Credit Suisse has warned that the Swiss economy is set to stagnate into 2004, adding that the initial spark of recovery must come from foreign demand.This content was published on October 16, 2003 - 18:02
Economic researchers at Switzerland’s second-largest bank said on Thursday that the forces of economic recovery appeared to be “slumbering”.
Credit Suisse forecast that Switzerland’s economy would grow by a modest one per cent in 2004, after a 0.4 per cent decline this year.
The growth forecast is more conservative that recent predictions by the Basel Economics research group (1.3 per cent) and Switzerland’s largest bank, UBS (1.9 per cent).
“The Swiss economy is now in stagnation. In the first half of the year there was a recession,” chief economist Alois Bischofberger told swissinfo.
“I expect this stagnation to continue into the beginning of 2004 and then the economy should recover,” he added.
Bischofberger said that private consumption, which accounts for 60 per cent of gross domestic product (GDP), made a positive contribution to growth in the first six months of 2003. But this could not be viewed as a real driving force any more.
“We are dependent on exports, on foreign demand, and I expect that demand to accelerate not only because of an acceleration in the United States and some Asian countries, but also due to some improvement in the European economic picture,” he commented.
Private consumption is expected to grow by 0.5 per cent this year and next - about half the long-term potential rate.
“Of course it would be better if private consumption grew more rapidly," commented Bischofberger.
"But given relatively low nominal wage increases of an average one per cent, an inflation rate of around 0.7 per cent, and with an increase in healthcare and insurance costs, the increase in disposable income will be very moderate."
Credit Suisse said it was therefore not surprising that the Swiss were rather sceptical about job and income security.
Added to this were fears over the long-term viability of Switzerland’s welfare system.

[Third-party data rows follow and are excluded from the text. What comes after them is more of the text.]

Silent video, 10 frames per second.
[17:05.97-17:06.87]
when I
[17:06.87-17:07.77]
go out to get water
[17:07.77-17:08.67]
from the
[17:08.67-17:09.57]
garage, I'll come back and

The bank said that while public debate on this issue might be necessary, it was quite possible that it would unsettle households and prompt a greater tendency to save.
The bank said that when the recovery came, export-orientated industries would benefit the most.

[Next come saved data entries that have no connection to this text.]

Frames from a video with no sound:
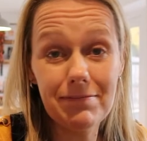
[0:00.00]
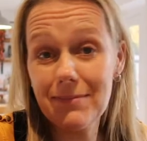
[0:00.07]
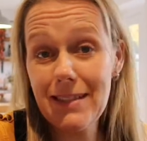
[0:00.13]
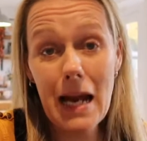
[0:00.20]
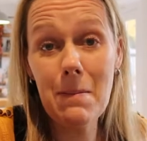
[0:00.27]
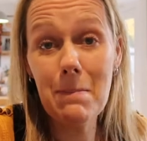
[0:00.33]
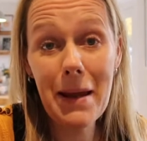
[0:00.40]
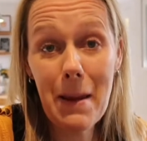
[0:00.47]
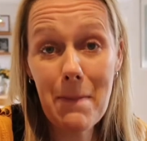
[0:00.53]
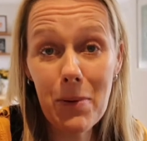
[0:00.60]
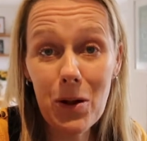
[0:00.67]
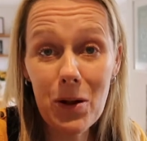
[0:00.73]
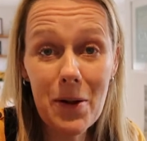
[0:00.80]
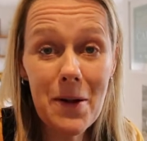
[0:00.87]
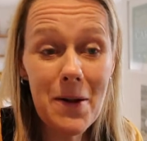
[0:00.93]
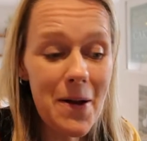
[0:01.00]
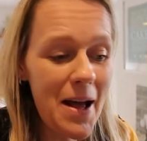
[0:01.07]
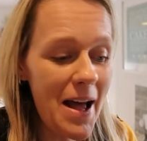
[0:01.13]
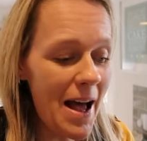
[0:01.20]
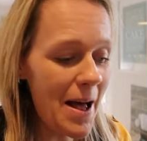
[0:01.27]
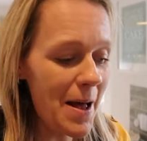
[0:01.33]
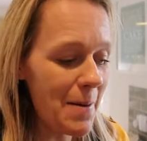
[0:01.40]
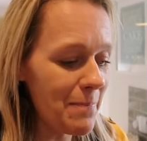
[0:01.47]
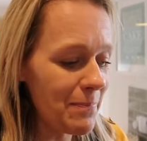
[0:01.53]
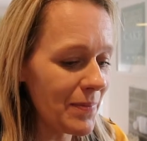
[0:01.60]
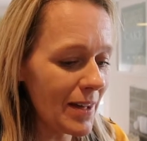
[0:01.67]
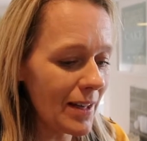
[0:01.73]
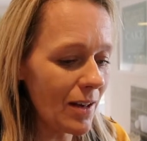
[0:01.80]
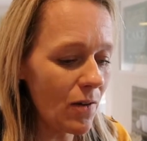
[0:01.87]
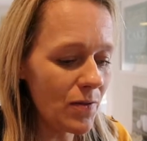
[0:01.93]
10 people.
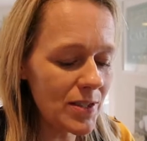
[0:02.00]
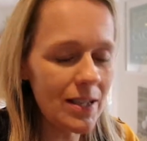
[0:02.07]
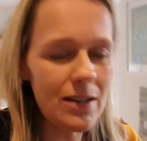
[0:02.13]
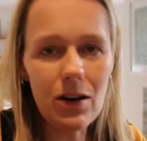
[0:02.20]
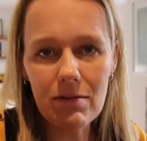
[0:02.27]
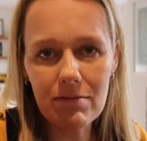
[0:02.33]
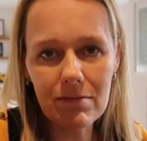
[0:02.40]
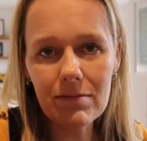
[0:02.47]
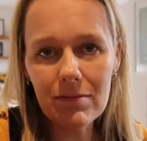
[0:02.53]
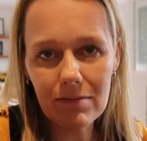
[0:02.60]
Obviously not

These include the chemicals and pharmaceuticals industries, plastics and metals, papermaking, watchmaking, the manufacture of precision instruments, and medical and optical equipment.

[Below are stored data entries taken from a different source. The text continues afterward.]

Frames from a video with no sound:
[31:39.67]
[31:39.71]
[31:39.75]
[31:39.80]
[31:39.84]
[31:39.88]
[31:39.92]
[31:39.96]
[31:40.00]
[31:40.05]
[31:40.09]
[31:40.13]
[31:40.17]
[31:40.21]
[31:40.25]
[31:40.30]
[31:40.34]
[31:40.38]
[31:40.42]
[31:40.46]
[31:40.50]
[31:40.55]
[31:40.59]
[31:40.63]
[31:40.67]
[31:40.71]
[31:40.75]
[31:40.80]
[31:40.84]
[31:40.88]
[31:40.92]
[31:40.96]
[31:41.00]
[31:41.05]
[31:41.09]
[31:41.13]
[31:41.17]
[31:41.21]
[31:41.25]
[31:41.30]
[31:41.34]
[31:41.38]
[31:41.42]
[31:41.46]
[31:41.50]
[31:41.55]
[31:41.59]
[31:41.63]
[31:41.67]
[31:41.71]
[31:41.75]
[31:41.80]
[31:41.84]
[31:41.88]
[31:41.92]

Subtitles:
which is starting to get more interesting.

The engineering industry is expected to follow the pack after a short delay.
“I think the main reason [for the one per cent forecast) is our relatively moderate outlook for the global economy... There are huge imbalances in the world economy - not least in the US - that will have to be corrected,” said Bischofberger.
“This correction will probably lead to a weaker dollar, to higher interests in the US and to decreasing demand from there, so these global imbalances make us perhaps a little more hesitant than some of our colleagues,” he added.
Credit Suisse declined to suggest a growth figure for the Swiss economy in 2005 because of continuing global uncertainties.
“But overall I expect the economy to grow faster in 2005 than in 2004,” said Bischofberger.
In another forecast published on Thursday, the Swiss private bank, Julius Bär, said the biggest sparks for growth in 2004 would come from the US, Japan and the emerging economies.
But the bank was more upbeat in its predictions for Switzerland, saying GDP would grow by 1.2 per cent.
swissinfo, Robert Brookes in Zurich
Credit Suisse is forecasting economic growth in Switzerland of one per cent in 2004, after a decline of 0.4 per cent this year.
It says that foreign demand will provide the initial spark of recovery.
The bank believes that private consumption cannot be seen as a real driving force any more.
Credit Suisse's 2004 forecast sees unemployment at 4%, inflation at 0.7%, private sector consumption at 0.5% and public sector consumption at 1%.
It is predicting that exports of goods and services will rise by 1.4%, while imports will increase by 0.8%.